BEGIN Data for this task

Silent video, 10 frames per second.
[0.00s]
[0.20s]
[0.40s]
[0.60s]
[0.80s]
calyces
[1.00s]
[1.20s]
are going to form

END Data for this task
BEGIN Data for this task

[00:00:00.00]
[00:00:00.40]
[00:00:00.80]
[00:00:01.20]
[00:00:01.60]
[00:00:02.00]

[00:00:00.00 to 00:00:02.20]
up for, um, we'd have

END Data for this task
BEGIN Data for this task

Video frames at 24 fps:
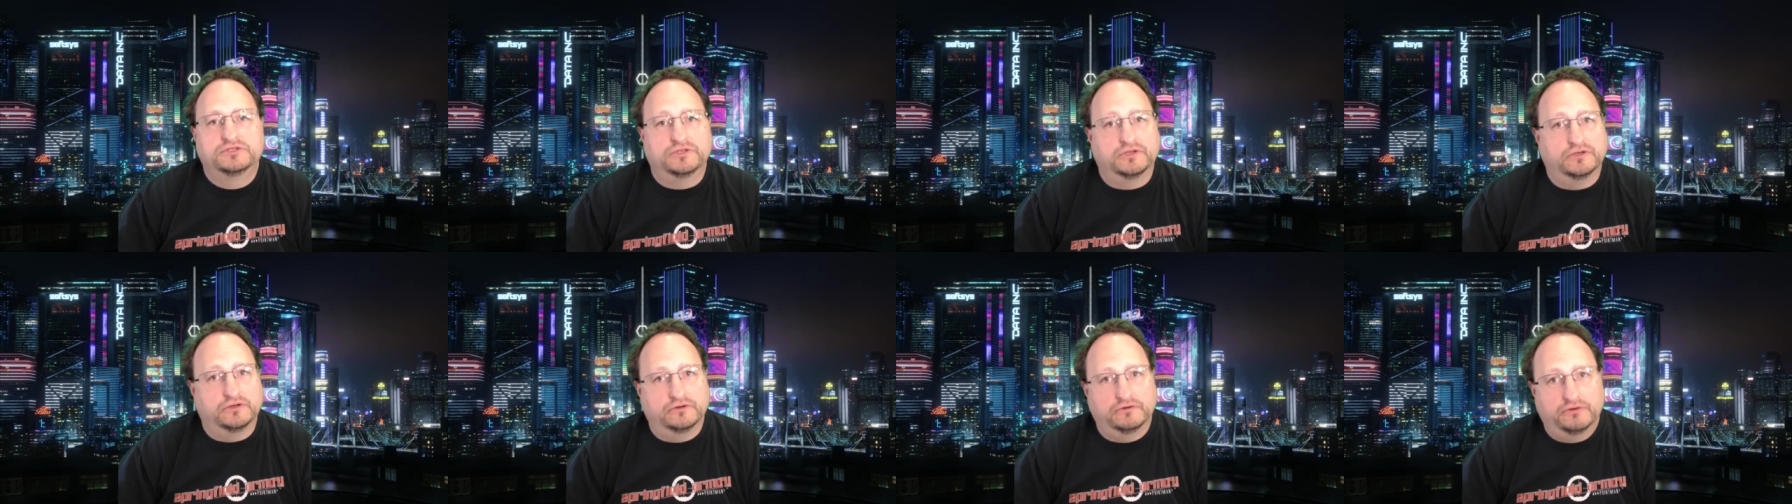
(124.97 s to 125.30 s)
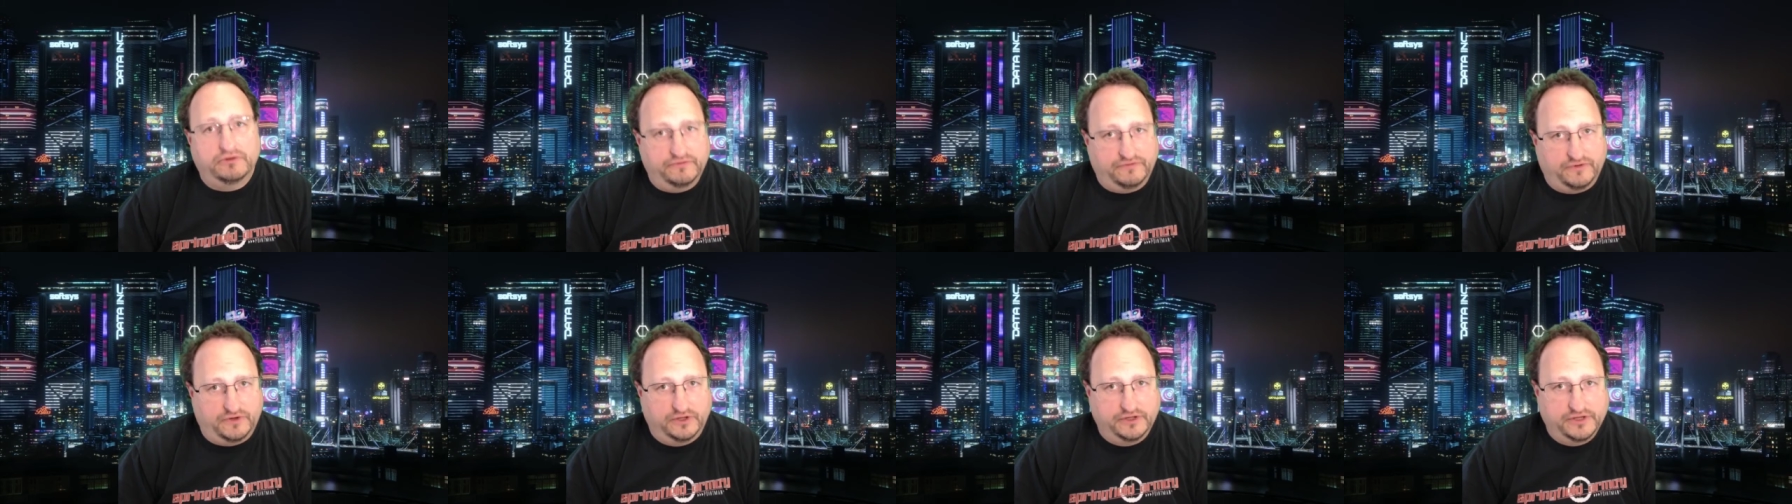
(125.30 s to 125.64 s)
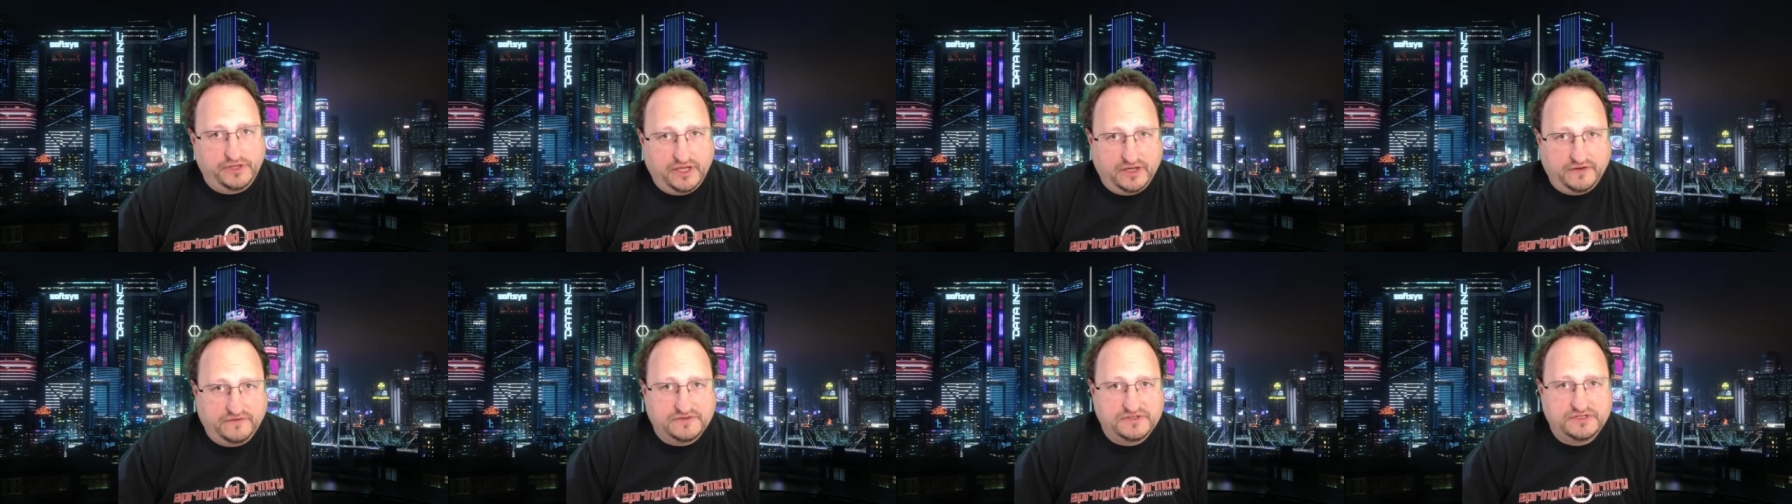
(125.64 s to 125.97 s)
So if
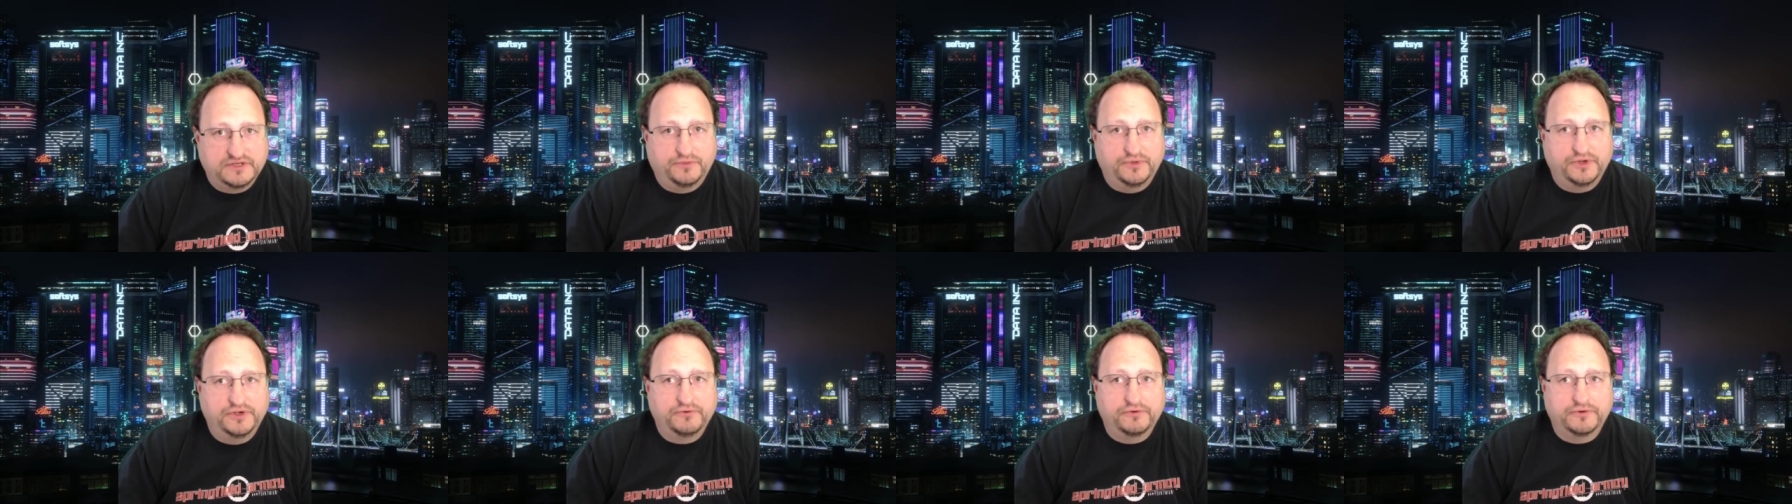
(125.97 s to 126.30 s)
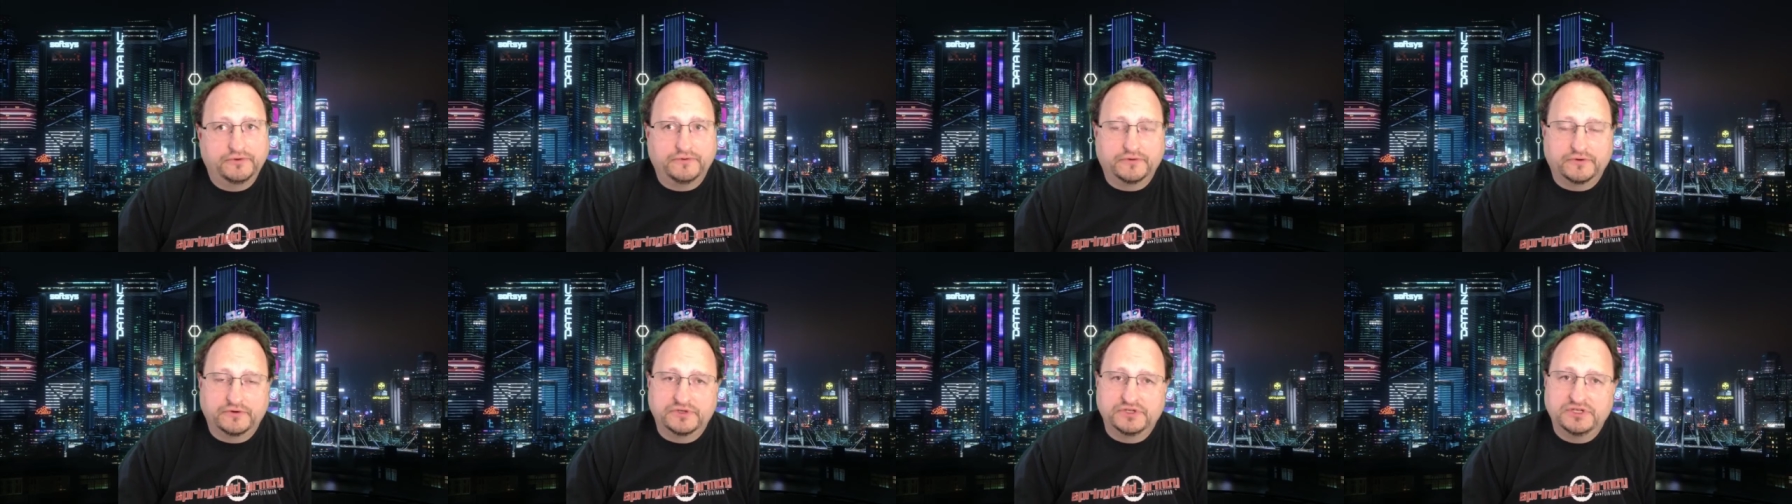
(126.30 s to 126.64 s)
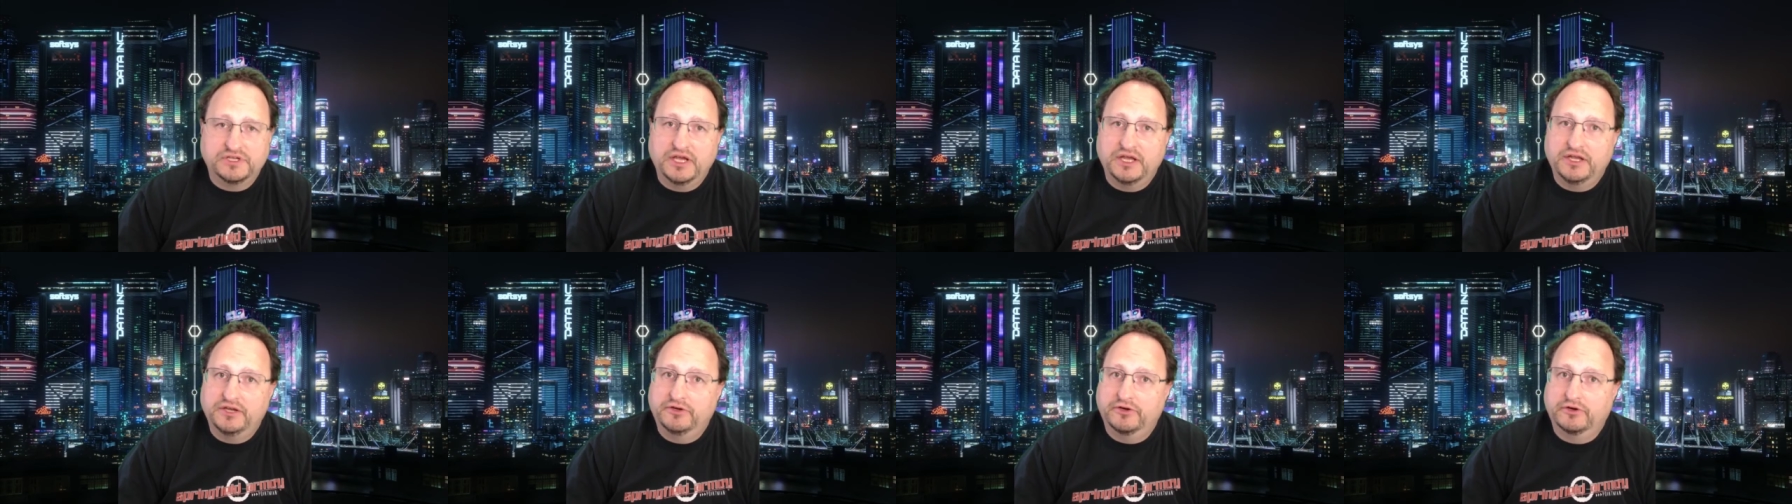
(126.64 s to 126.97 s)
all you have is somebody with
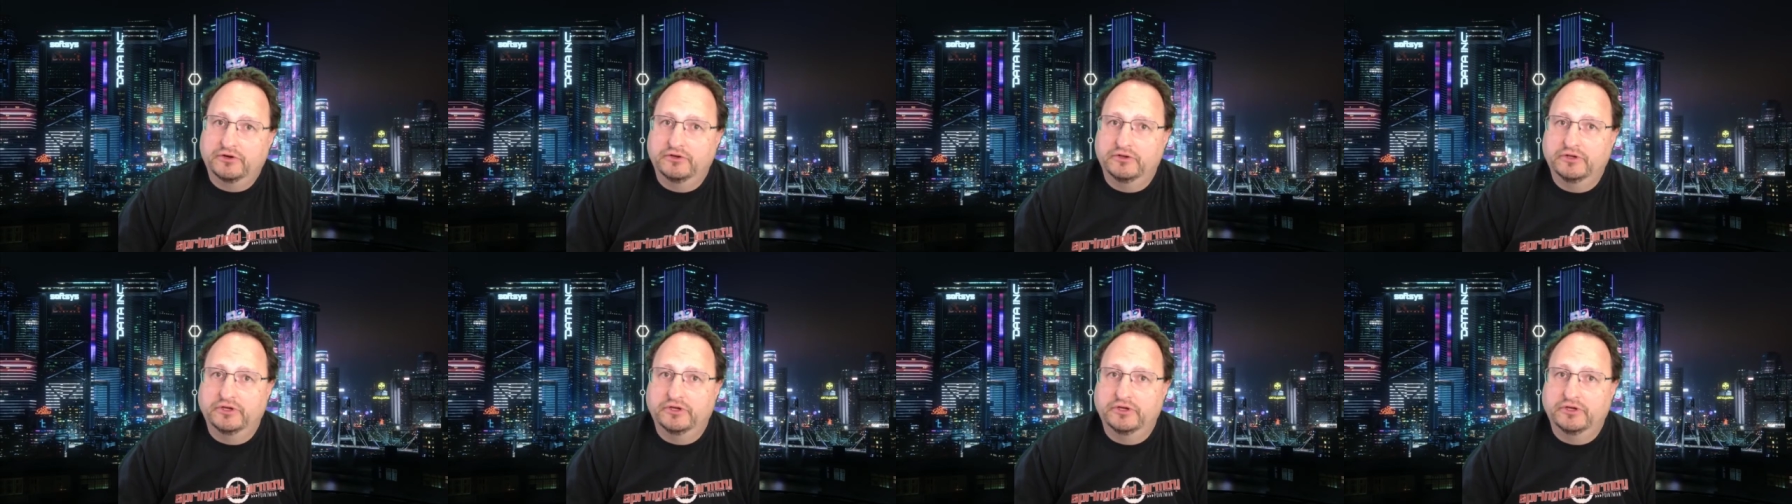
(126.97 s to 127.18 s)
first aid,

END Data for this task

> Task directions:
Each line that includes the string "frames" should be copied from the data.

> Task answer:
Silent video, 10 frames per second.
Video frames at 24 fps:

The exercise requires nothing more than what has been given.